Jaa, yang sangat tidak sabar, dengan kasar menyela pria itu.

Dia kemudian melirik Ye Huairui dan dengan sengaja menambahkan, "Lagipula, aku tidak 'sendirian' lagi!"

Pria paruh baya itu menjadi pucat pasi setelah mendengar ini, menatap tajam ke arah Ye Huairui seolah-olah dia adalah musuh yang berutang delapan juta kepada mereka dan menolak untuk membayarnya.

Namun, mereka tidak bisa berbuat apa-apa sekarang. Mereka hanya bisa menatap Ye Huairui beberapa kali dengan tajam sebelum akhirnya mengikuti pengurus rumah tangga itu keluar pintu.

Jaa menutup rapat pintu depan rumah kayu di belakang mereka.

"Wah-"

Gadis itu menghela napas panjang lega.

Kemudian dia mendongak, matanya waspada saat dia melotot ke arah Ye Huairui, dan dengan keras menuntut:

"Jadi, siapa sebenarnya kau!?"

Ye Huairui: "…"

Dia sekarang telah mengalami apa artinya mengubah sikap seseorang secepat membalik halaman.

Beberapa saat yang lalu, dia secara alamiah berpegangan erat pada lengannya saat dia membutuhkannya. Sekarang karena tidak melakukannya, dia langsung bersikap bermusuhan dan melemparkan pertanyaan kepadanya.

"Ehem."

Ye Huairui berdeham dan berkata pada Jaa:

"Namaku Ye Huairui.
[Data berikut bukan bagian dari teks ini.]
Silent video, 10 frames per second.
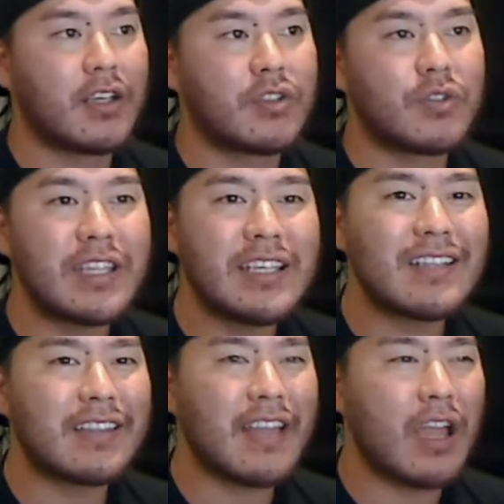So
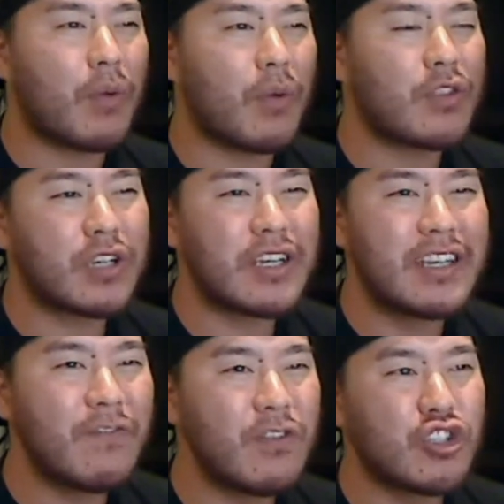things like that, right? Those are
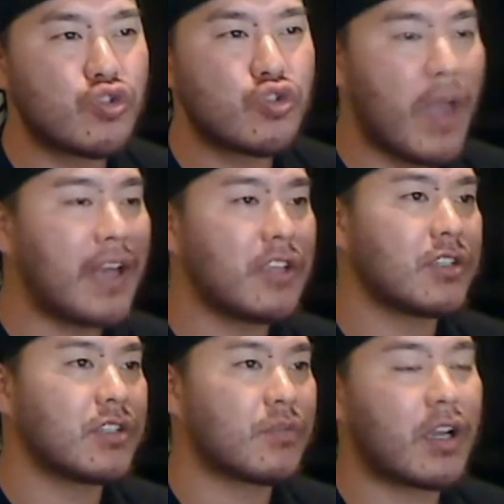different
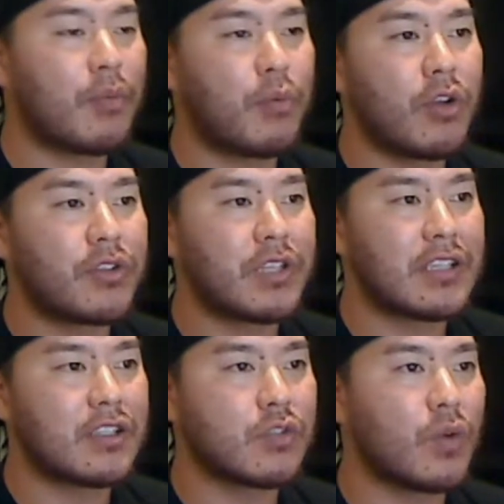strategies, right? A couple other
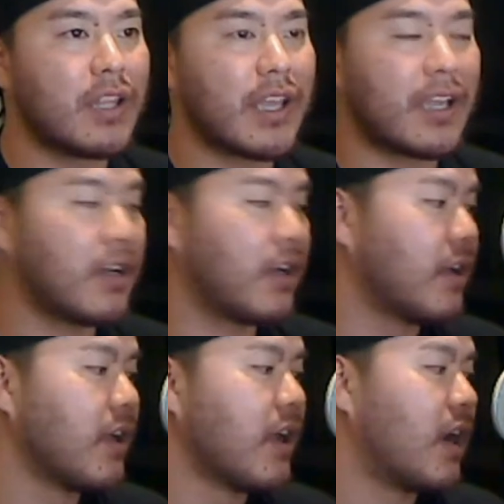things is like
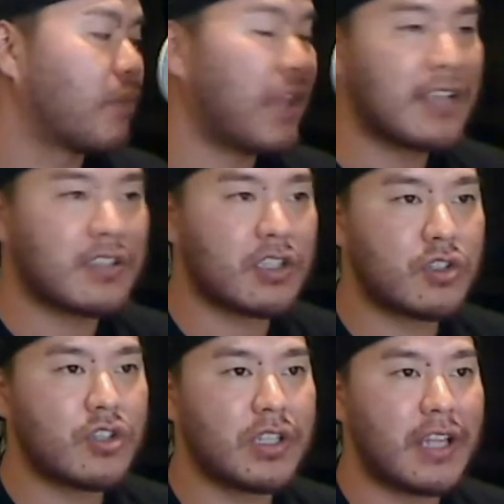a plastic
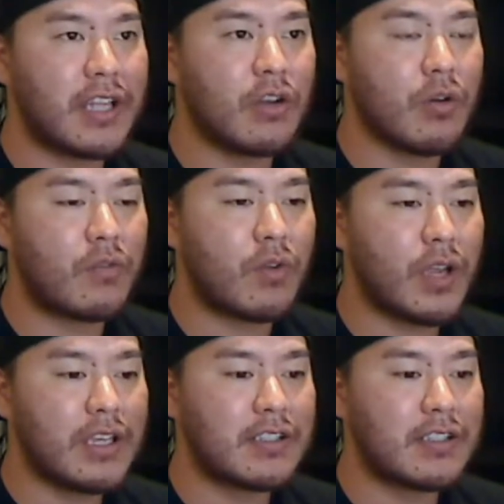surgeon that I know of, right?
Aku seorang ahli patologi forensik dari Kota Jin, Tiongkok."

Sambil berbicara, dia membuka tas kerjanya, mengeluarkan kartu nama, dan menyerahkannya kepada gadis itu:

"Aku di sini untuk menanyakan beberapa pertanyaan kepadamu."

Mata Jaa terbelalak.

Sebagai keturunan Tionghoa dari Kota Jin, Jaa memiliki nama Tionghoa sendiri, Xie Jia'er. Ia dapat berbicara bahasa Mandarin dan dialek lokal, meskipun dengan aksen yang kentara. Selain itu, ia dapat mengenali sekitar dua ribu karakter Tionghoa tradisional, meskipun menuliskannya cukup sulit baginya.

Secara keseluruhan, Jia'er pada dasarnya dapat memahami kartu nama Ye Huairui.

"Kau seorang ahli patologi forensik? Seorang ahli patologi forensik dari Kota Jin, Tiongkok?"

Matanya membelalak, dan tatapannya berpindah-pindah antara kartu nama dan wajah Ye Huairui. "Apakah ini dokter patologi forensik yang kukenal?"

Ye Huairui mengangguk.

Ekspresi Jia'er berubah dari terkejut menjadi syok, wajahnya penuh ketidakpercayaan.

Gadis itu belum berusia delapan belas tahun, dengan tubuh ramping, tungkai jenjang, dan kulit kecokelatan hingga berwarna gandum sehat karena sinar matahari tropis. Penampilannya lembut, memancarkan vitalitas dan kecerahan unik seorang gadis seusianya.

Pada saat ini, mata almondnya yang bulat terbuka lebar, dan air mata tiba-tiba menggenang di matanya.

"Kau… apakah kau di sini untuk menyelidiki masalah keluargaku?"

Bahasa Mandarin Jia'er cukup buruk, dan dia tersendat-sendat dalam berbicara, jadi dia beralih ke dialek Kota Jin, yang lebih lancar dia ucapkan.

"Maksudku, kau di sini untuk menyelidiki kematian dalam keluargaku, kan?"

Ye Huairui diam-diam terkejut.

Dia tidak menyangka Jia'er akan membicarakan hal ini secara langsung.

Tetapi karena dia begitu terus terang, Ye Huairui tidak perlu khawatir bagaimana cara memulai pembicaraan.

Dia mengangguk pada gadis itu, "Ya, aku ingin bertanya kepadamu tentang keadaan di sekitar kematian anggota keluargamu."

Bibir Jia'er bergetar, dan air mata yang menggenang di matanya mulai jatuh.

"Apakah… apakah ini masih bisa diselidiki?"

Dia bertanya dengan suara gemetar:

"Apakah hal ini masih bisa diselidiki?"